The opening qualities support peripheral circulation directly associated with flow in the blood vessels and capillaries. This is useful for arteritis and Raynauds, as well as cerebral circulation for helping focus and attention, and in supporting the viscera in digestive spasms. 

It is a mild diuretic and has nervine actions through its ability to regulate and balance the heart. I have used it successfully for neurasthenia associated with heart problems or after exhaustion and over-work as Ellingwood recommends.

When it works in this way, it is quite marked. This reminds me to keep the organs and Organ Systems (from a Chinese perspective, which is why I capitalize them) in mind.

hawthorn flowers by window

Chinese Medicine Perspective 

In Chinese medicine, Chinese Hawthorn berries are in the category of “Herbs that Relieve Food Stagnation”. These herbs enter the Earth meridians and help with digestion when these organs are stuck via overload, and Qi and Blood are stagnant.

It appears that Hawthorns are interchangeable and similarly medicinal throughout the Western hemisphere. Is this true between Hawthorns from East to West? I believe they are different but have some similarity.

The Chinese Hawthorn may be of many species, but typically listed as Crataegus pinnatifida. It’s fruits are noticeably larger and fleshier (and in my opinion more earthy) than Western Hawthorns, which may account for its greater application in digestive upsets. Shan Zha looks more like a cross between a Crab Apple and a Hawthorn berry.
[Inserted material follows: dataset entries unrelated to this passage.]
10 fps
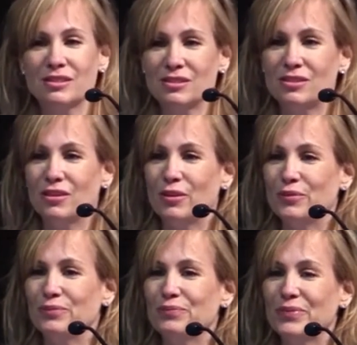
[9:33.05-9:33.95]
So,
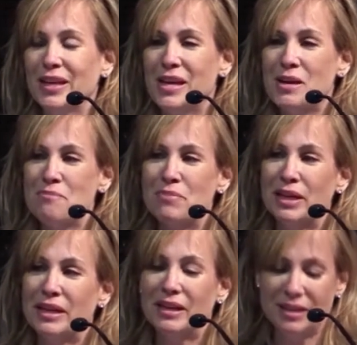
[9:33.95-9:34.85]

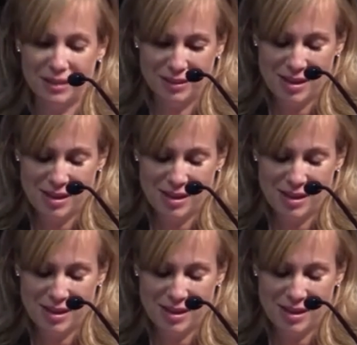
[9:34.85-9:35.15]
but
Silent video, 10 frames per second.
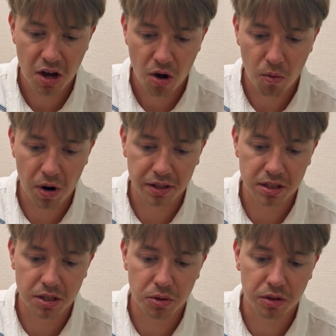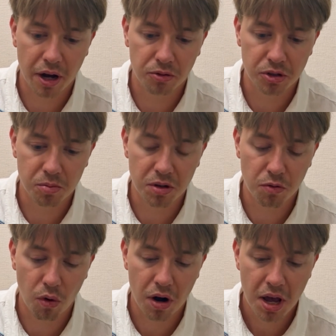once you encounter
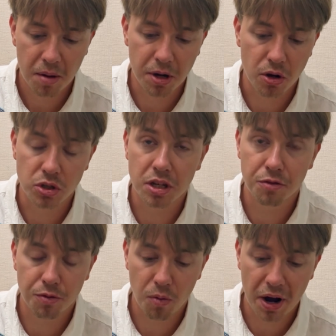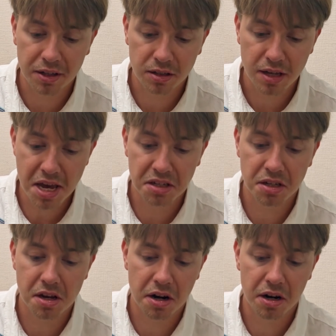b4, because if white takes
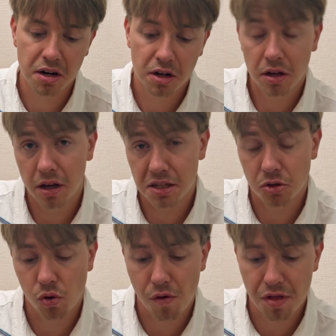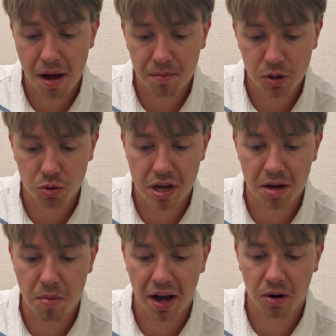here, as a rule of thumb, you
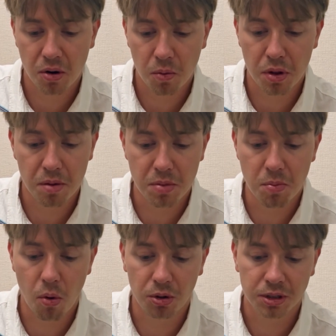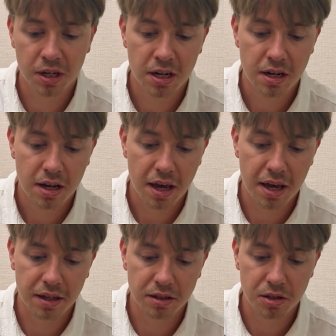take back with the b pawn
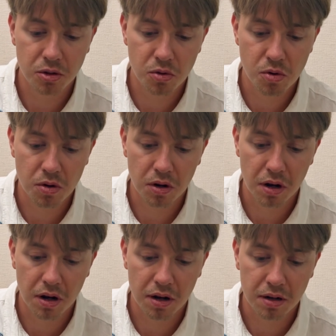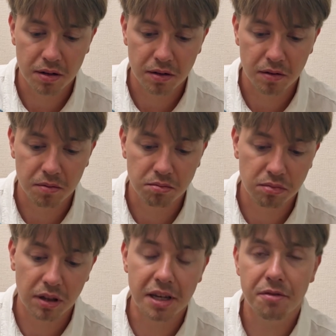and you
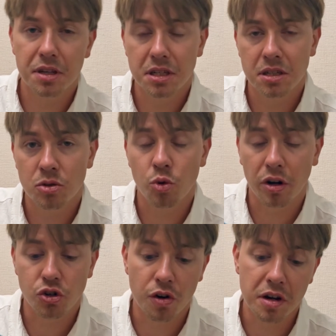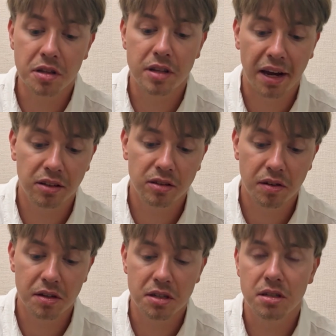leave this structure intact.
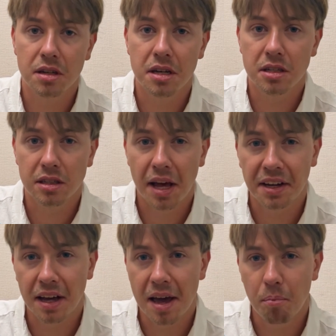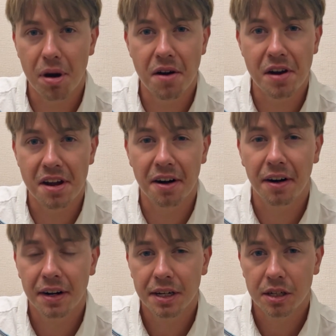This is like a barrier
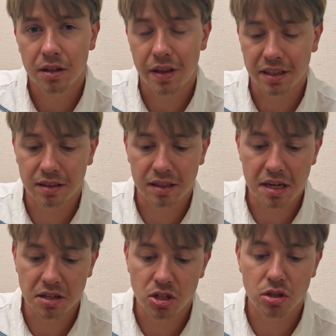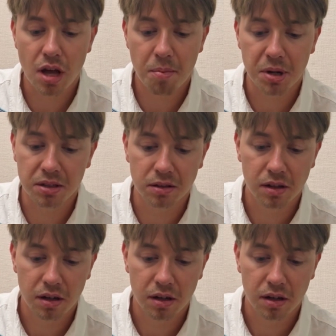that is stopping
In modern Chinese clinical practice, The Western Hawthorn berry is used along side Shan Zha.

Digester of “gunk”

The Chinese have adopted Western Hawthorn as it is in the West for treating the aging heart as well as balancing blood pressure, increasing circulation both peripherally and in the heart itself. In this way, Hawthorne is said to have Blood Moving capabilities for chest pain, abdominal pain and in dysmenorrhea.
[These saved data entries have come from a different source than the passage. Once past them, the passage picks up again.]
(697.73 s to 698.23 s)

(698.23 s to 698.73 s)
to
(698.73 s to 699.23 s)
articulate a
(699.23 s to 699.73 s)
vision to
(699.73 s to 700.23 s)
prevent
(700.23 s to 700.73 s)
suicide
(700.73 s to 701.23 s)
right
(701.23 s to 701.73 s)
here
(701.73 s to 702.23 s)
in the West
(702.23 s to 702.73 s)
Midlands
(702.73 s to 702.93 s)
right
Shan Zha Hawthorn in Chinese medicine helps with the digestion of fats, in particular meats. Both Western and Eastern Hawthorns could be described as helping the clarification of built-up debris. This could be in the arteries, blood vessels, more subtly with garnering lucidity to the mind and emotional heart and spirit, or with fat metabolism during digestion.

hawthorn flowers in basket

Heart Opener

Chinese-born practitioner and teacher Jeffery Yuen reminds students that Chinese is a psychosomatic language. When a medical text written in China says an herb or a point is for “Heart pain”, it could mean that the physical heart has pain, and/or the emotional heart has pain, like a heartache or heartbreak. 

This concept comes through to all sorts of herbs, Hawthorn included. Michael Moore says it is for chest pain and “as an adjunct for fear of death, constant guarding against pain”.

The energetic signatures of this plant will vary from person to person, but some common themes are Hawthorn being heart- and chest-opening and having a heavy sensation in the heart.

What is left when the chest or heart is opened is a sense of peace and unconditional love and forgiveness. Grief and heartaches are lifted.

In Celtic traditions, Hawthorn is a fairy tree. It is associated with purification, cleansing, fertility and protection of the sacred.

The flowers and berries are a little different. Being of spring and opening around May Day/Beltain, Hawthorn flowers are associated with fertility and the fairy realm. The berries who come ripe in the fall, are more about heart healing (my association, but look at those pigment!) and the ancestral realm.

Like other Rose family plants, the thorns are a reminder that there is protection to the vulnerability of feeling into heart wounding and having an open heart.